The Orioles’ Manny Machado played only two games in the minors at third before the Orioles promoted him at age 20 in 2012, but Machado was an elite defensive shortstop who had spent two months taking grounders at the position.

Moncada is not as advanced as Machado defensively – Red Sox manager John Farrell told reporters that he struggles at times at times with balls hit directly at him at third.

Offensively, some rival scouts rate Moncada behind outfielder Andrew Benintendi, the Red Sox’s other top position prospect, citing Benintendi’s advanced approach at the plate.

Benintendi, the seventh pick in the 2015 draft, had 570 at-bats in the minors before joining the Red Sox. Astros third baseman Alex Bregman, the second pick in that draft, had 586.

Moncada, who left Cuba to sign a $31.5 million contract with the Red Sox in the spring of ’15, has 711 at-bats in the minors, 177 above Class A. By contrast, Sanchez had nearly 2,500 at-bats in the minors after the Yankees signed him at age 16.

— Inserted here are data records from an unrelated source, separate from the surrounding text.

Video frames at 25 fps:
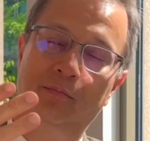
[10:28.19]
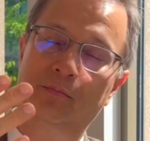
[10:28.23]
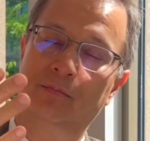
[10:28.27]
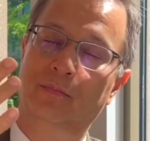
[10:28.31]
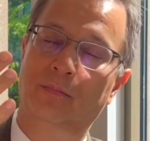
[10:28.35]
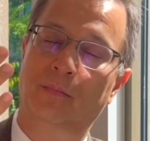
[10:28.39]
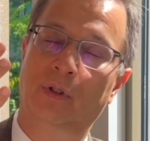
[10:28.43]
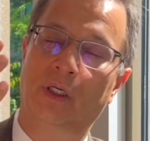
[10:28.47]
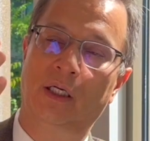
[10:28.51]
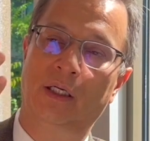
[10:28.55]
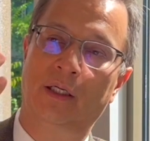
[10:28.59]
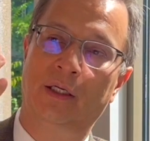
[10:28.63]

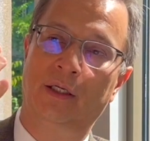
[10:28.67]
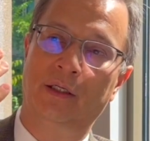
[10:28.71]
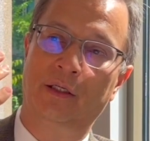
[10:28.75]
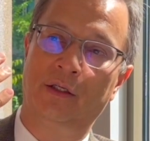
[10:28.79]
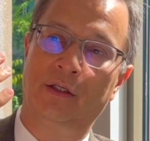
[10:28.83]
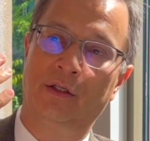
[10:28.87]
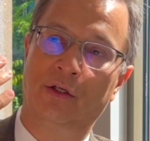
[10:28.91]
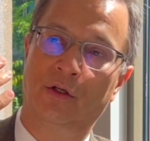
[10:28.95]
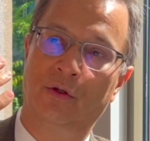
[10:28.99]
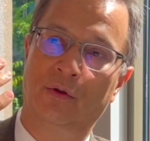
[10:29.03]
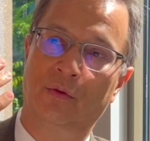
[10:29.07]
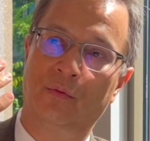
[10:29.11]

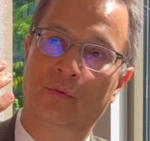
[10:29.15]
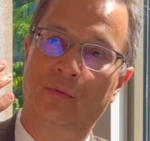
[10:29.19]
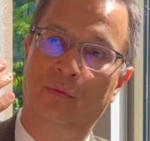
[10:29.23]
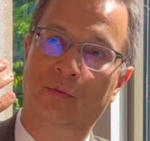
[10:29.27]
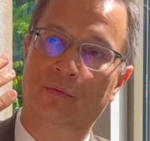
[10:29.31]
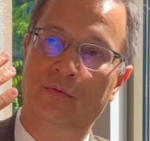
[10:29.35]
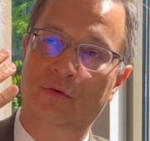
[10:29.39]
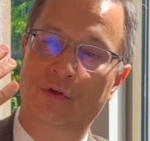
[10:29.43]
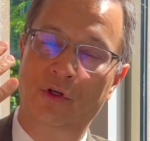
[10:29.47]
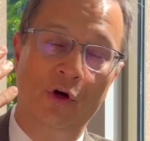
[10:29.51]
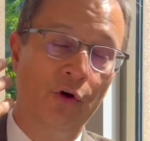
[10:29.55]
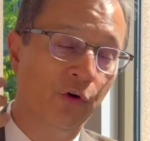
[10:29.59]

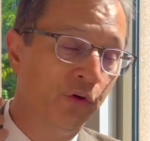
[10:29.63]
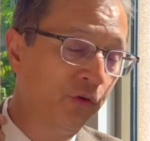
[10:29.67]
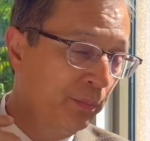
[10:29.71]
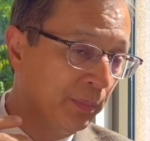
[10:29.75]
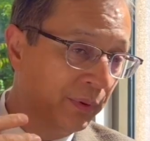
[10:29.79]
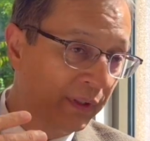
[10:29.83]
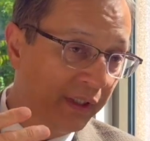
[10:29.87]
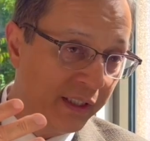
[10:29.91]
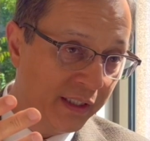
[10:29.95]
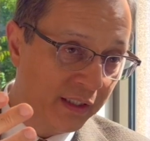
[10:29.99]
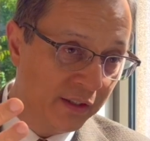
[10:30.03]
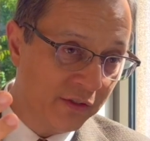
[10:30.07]

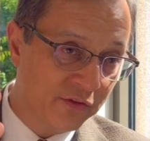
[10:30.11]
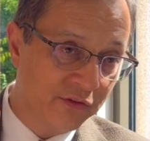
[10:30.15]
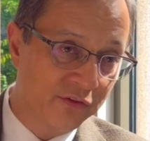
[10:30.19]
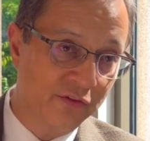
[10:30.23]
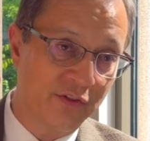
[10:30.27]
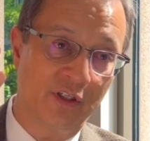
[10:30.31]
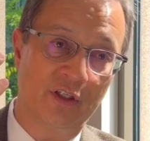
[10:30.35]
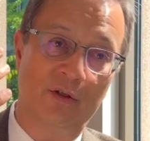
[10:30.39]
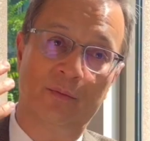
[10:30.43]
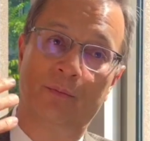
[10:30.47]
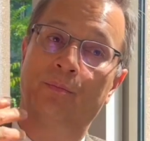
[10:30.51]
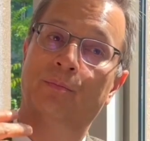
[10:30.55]
nosebleeds
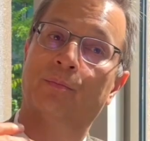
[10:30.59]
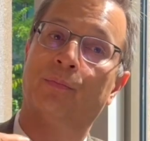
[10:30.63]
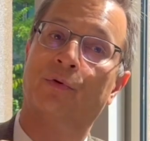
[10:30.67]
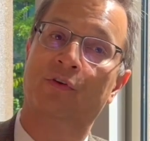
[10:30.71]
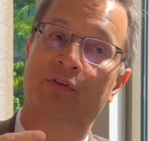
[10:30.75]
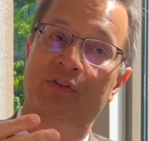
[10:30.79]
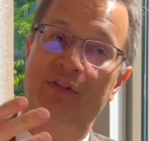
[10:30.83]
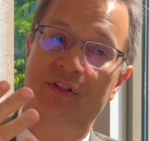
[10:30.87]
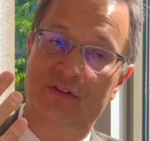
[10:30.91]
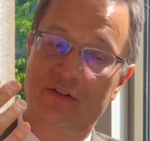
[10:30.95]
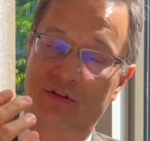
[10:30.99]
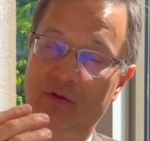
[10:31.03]
in a
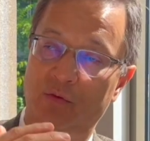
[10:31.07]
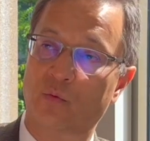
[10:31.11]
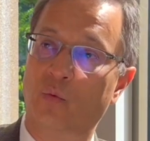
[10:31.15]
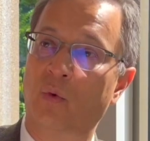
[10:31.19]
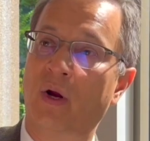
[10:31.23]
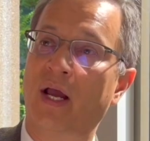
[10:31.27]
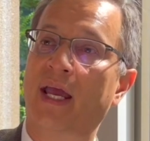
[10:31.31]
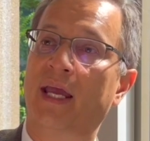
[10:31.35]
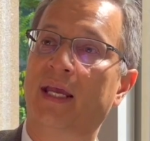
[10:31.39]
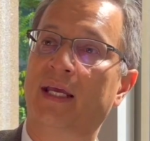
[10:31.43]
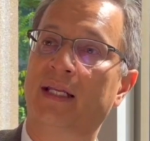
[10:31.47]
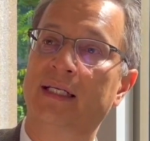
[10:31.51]
persistent
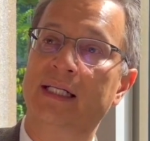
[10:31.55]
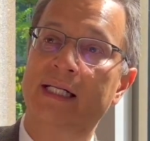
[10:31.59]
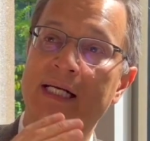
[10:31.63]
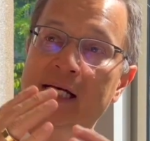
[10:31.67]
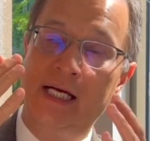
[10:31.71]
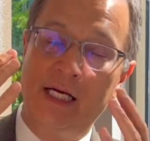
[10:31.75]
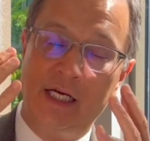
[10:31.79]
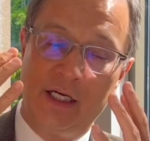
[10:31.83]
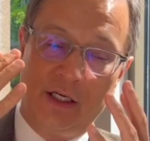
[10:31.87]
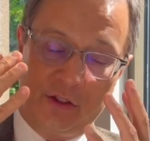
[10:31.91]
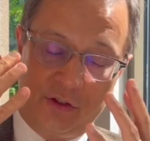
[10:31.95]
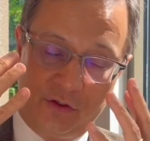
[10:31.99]
way, and
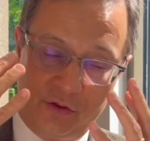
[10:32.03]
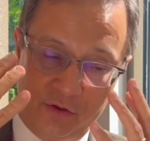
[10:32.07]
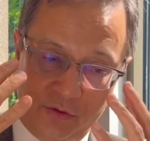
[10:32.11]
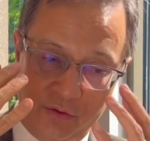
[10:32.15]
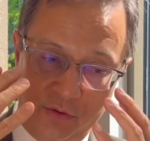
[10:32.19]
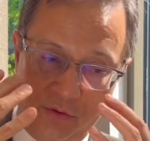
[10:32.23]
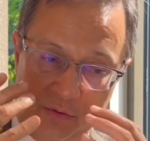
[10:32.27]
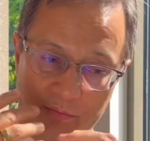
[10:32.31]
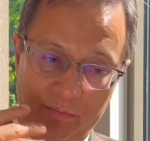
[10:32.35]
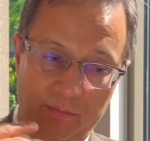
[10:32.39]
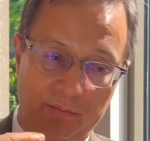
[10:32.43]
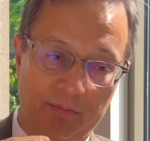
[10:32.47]

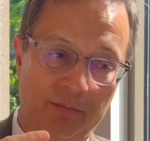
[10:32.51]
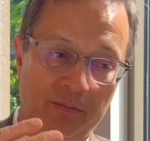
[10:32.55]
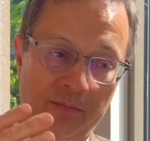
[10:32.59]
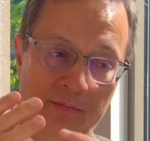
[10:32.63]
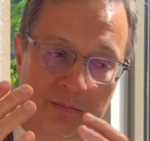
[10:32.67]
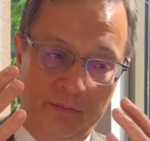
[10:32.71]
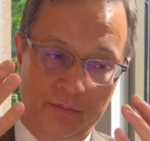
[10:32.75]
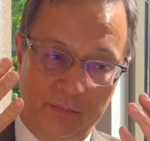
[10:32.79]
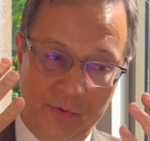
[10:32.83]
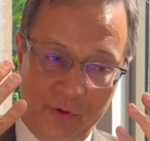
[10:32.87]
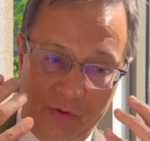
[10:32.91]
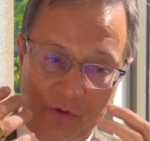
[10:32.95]
your
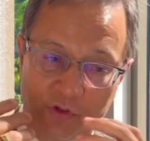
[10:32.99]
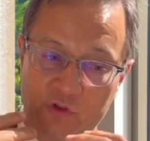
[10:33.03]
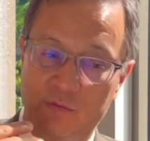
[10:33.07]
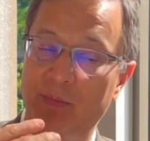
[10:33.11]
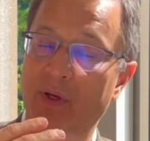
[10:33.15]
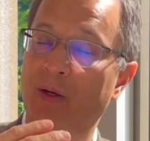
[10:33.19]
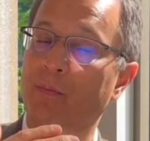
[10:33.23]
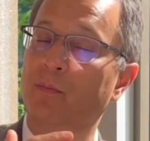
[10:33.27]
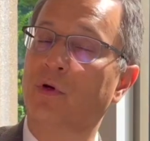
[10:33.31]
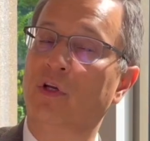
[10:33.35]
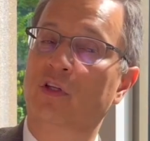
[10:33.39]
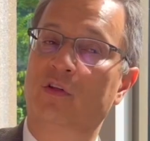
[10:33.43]
mucous
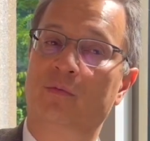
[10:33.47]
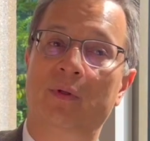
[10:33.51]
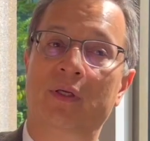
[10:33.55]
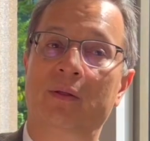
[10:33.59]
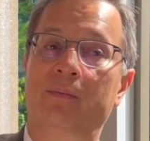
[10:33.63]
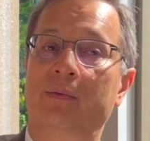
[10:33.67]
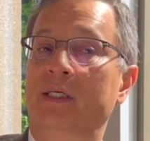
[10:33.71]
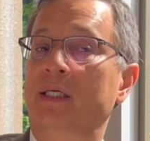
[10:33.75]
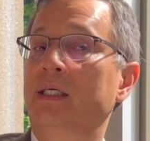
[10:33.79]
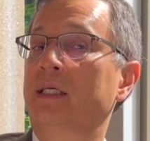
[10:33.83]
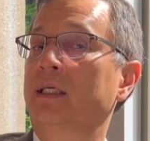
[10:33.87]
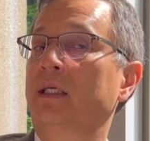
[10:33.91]
membranes
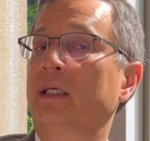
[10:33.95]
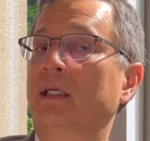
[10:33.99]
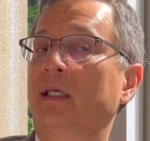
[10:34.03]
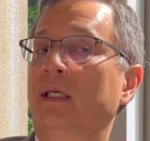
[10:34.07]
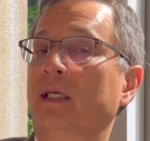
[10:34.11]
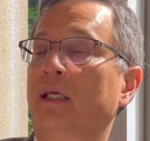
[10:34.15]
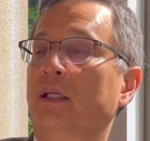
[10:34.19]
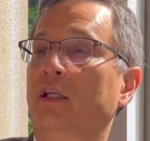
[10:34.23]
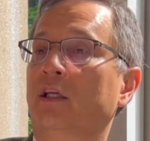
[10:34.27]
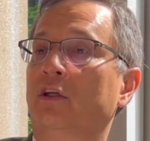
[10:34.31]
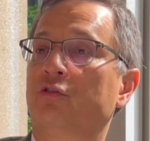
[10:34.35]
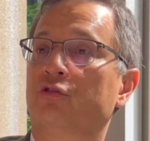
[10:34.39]
maybe
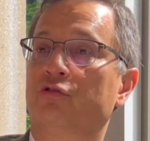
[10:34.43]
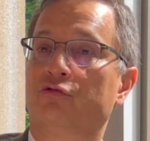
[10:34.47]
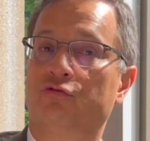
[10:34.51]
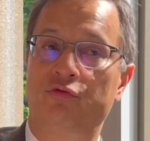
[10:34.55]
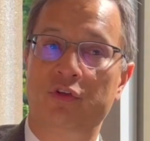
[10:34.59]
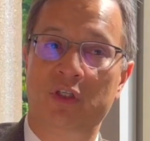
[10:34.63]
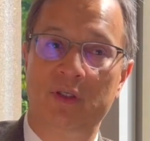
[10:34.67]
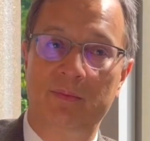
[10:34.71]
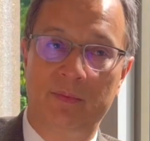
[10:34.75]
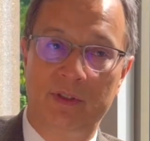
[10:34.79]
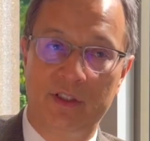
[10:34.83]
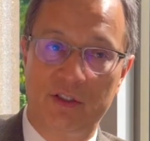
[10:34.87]
get
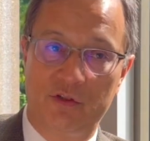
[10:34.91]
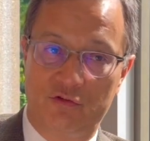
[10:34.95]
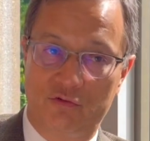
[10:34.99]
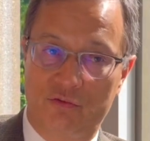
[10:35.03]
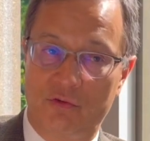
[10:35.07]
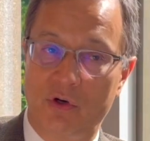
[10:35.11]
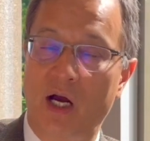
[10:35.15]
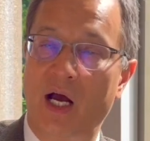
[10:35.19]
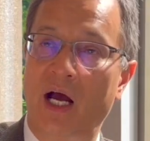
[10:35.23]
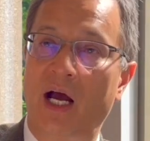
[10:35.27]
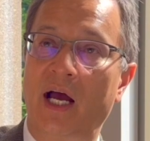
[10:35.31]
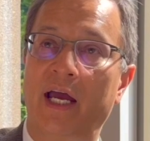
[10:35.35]
extremely
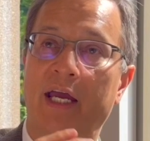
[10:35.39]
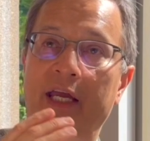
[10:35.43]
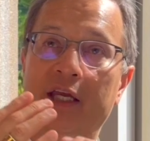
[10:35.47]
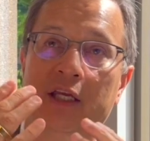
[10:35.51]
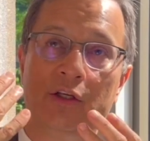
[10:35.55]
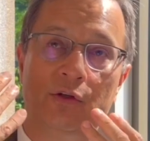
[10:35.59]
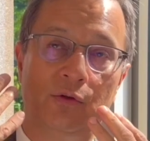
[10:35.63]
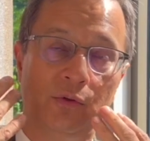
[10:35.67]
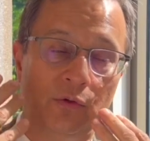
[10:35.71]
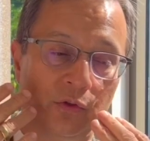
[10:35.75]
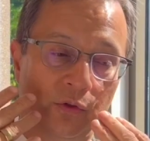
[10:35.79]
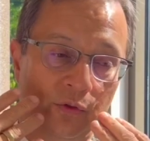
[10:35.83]
dry.
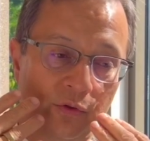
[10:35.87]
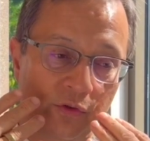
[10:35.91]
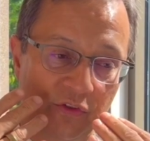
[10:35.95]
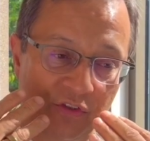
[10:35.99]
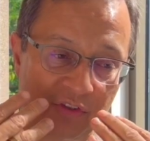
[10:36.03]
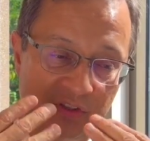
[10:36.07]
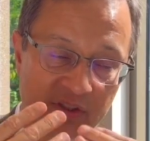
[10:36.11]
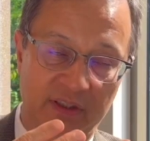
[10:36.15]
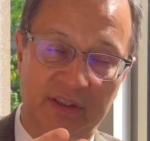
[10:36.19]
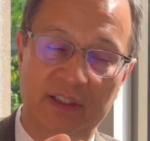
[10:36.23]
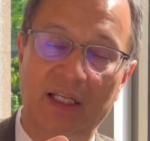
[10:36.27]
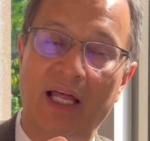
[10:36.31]
You lose
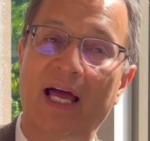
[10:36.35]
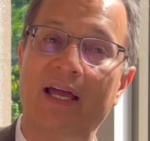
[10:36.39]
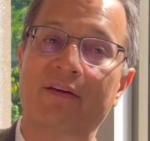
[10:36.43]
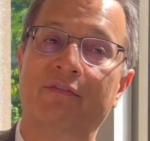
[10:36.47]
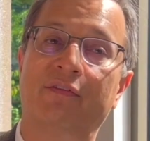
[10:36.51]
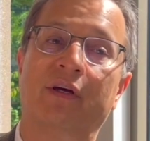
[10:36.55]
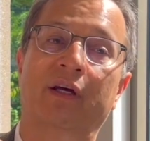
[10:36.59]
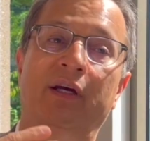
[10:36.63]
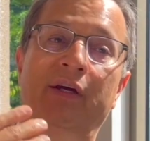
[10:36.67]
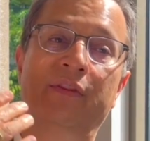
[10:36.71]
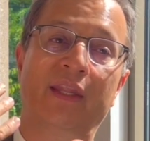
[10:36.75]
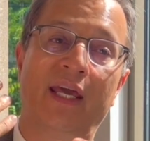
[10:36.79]

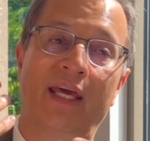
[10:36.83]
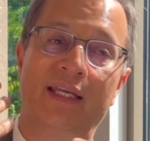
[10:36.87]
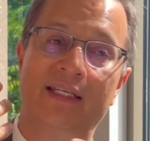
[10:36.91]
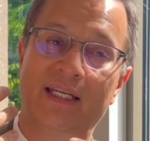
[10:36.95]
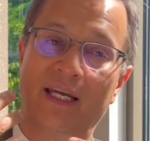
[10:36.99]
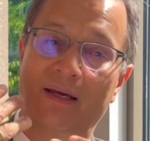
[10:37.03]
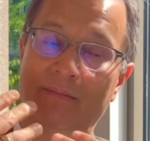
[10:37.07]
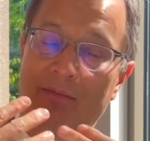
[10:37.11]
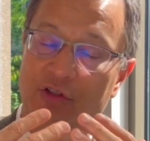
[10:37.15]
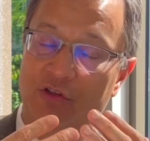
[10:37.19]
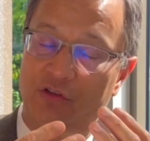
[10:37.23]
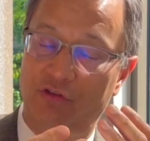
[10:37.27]
saliva, and that
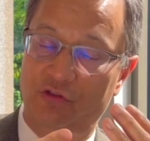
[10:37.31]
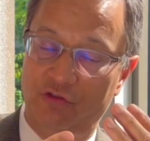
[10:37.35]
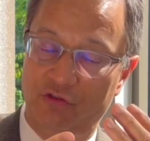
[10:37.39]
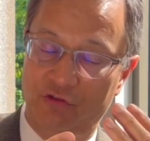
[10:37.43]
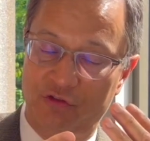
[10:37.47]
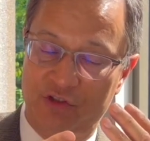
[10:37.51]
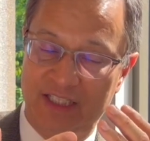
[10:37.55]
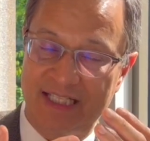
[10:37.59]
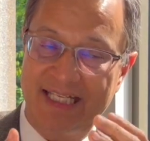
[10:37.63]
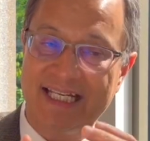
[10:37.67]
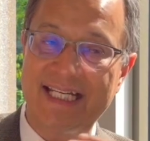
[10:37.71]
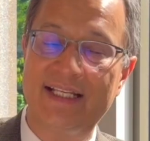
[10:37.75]
damages your
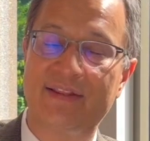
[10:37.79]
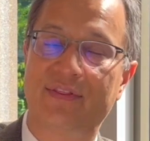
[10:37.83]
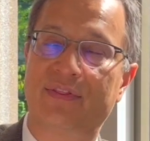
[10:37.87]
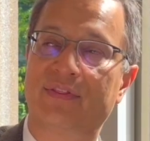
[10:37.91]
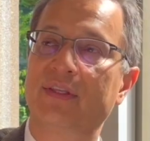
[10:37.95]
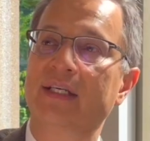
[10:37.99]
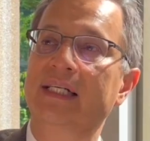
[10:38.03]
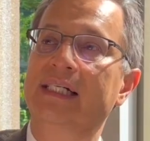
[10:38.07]
teeth.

The second scout contacted by FOX Sports described Sanchez’s surge as a statistical outlier that Moncada is unlikely to match.

Moncada batted .294 with a .407 on-base percentage and .918 OPS at High-A and Double-A this season, but struck out 64 times in 177 at-bats at Double-A and also struggled batting right-handed. He hit only .167 against left-handers compared to .305 against righties.

The Red Sox see the possibility for an upgrade over Travis Shaw and Aaron Hill regardless. They rank 28th in the majors in OPS at third base.